Ordering Images (and other Multimedia) in Search Results By Predicting Clickthroughs
Search for [ships] in Yahoo Image Search, and you’ll see a good number of images of ships. How do they get placed in the order that they appear within?
A search engine tends to rely upon text associated with those images to rank them in image search. That could be alt text associated with the image, or a caption, or other text that shows up on a page near the picture. Some other information may also be used to rank those images, such as how relevant that page an image appears upon might be for the query term searched for and the quantity and quality of links pointing to the page.
Another signal that a search engine might consider may be the number of times a searcher may select an image when they see that image in search results. A potential problem with using selections or clickthroughs of images as a signal is that many searchers often expect that images (or web pages or news results or videos) near the top of search results tend to be the most relevant for search results and may be more likely to click through images or other kinds of search results at the top of listings that search engines show them.
Imagine a search engine coming up with a prediction model for different queries, where the search engine might predict how often searchers might click on a result at different positions in search results. For example, the top result might be clicked upon 12 percent of the time, and the second result 9 percent of the time, and the third result 6 percent of the time, and so on.
And then the search engine tracked the actual percentage of clicks each result received to see if some results received more clicks than predicted (therefore overperforming) and other results received less clicks than predicted (therefore underperforming). The search engine could move some results around and see if certain images tended to overperform while others underperformed based upon the positions they were placed at in the search results.
Images that tended to overperform could be moved up in search results, and images that underperformed could be moved down.
A recently published Yahoo patent application explores this process of predicting clickthroughs on search results to reorder images, videos, and other multimedia results based upon how well or poorly they perform at different locations in those search results.
The predictions could be made in part by looking at historical query log files for queries involving multimedia results.
A couple of different approaches could be followed in using this kind of prediction.
One would be for the search engine to aim at finding the best ordering of results to show when displaying the top results, to get the most clickthroughs for all of those results.

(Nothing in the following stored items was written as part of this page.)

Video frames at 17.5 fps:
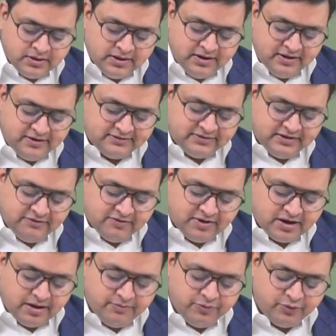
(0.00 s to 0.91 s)
He receive
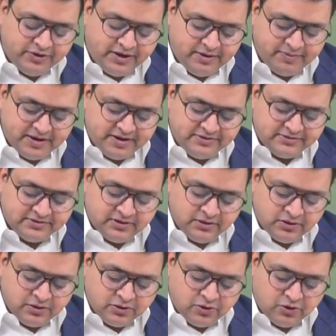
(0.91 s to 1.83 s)
a commuted
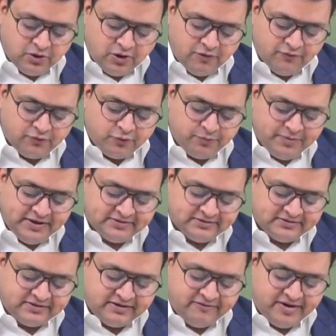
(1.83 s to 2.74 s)
pension of
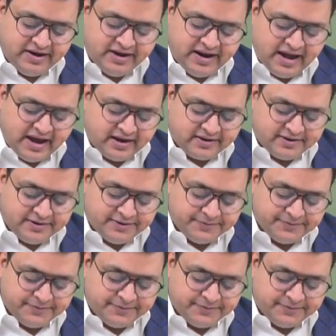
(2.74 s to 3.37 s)
rupees 7 lakh.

In one embodiment, ranking is performed based on permutations representing orderings of objects. A permutation is an ordered list. For a set of objects, there exists a finite number of ways to order the objects. For each permutation, a determination is made of the number of selections that are expected to result if a results list is provided in response to queries for objects that match a search query.
For example, if objects are listed in order (1,2,3,4,5), then it might be determined, based on the predictor results for each object at each position, that 10 selections are expected to occur over a period of time. If a different ordering, (2,3,1,5,4) for example, is expected to bring a larger number of selections, then the second ordering is more desirable. In this embodiment, all permutations are compared against one another to determine the permutation that is expected to receive the largest number of selections.
Another approach would be to focus upon individual results to see which position would earn the most clickthroughs for each individual image, or object, shown in search results.
In one embodiment, ranking is performed based on a contention game. A predictor determines a number of selections that each object is expected to receive at each position on a results list. The object expected to receive the maximum number of selections at a particular position is placed at the particular position. This determination may be made for each position, with each object competing for each position on the list. This ensures that each position contains the object expected to earn the maximum number of selections for that position.
While this patent filing uses images as an example of this prediction approach, it also tells us that it could be used with videos and word processing documents and computer code and plain text.
The patent application is:
Predicting and ranking search query results
Invented by Bipin Suresh and Nikhil Garg
US Patent Application 20090171942
Assigned to Yahoo
Published July 2, 2009
Filed December 31, 2007
Techniques are described herein for providing search results that are ranked based on a predictor that predicts, for each of a number of objects, likelihoods that each particular object will be selected at different positions on a results list.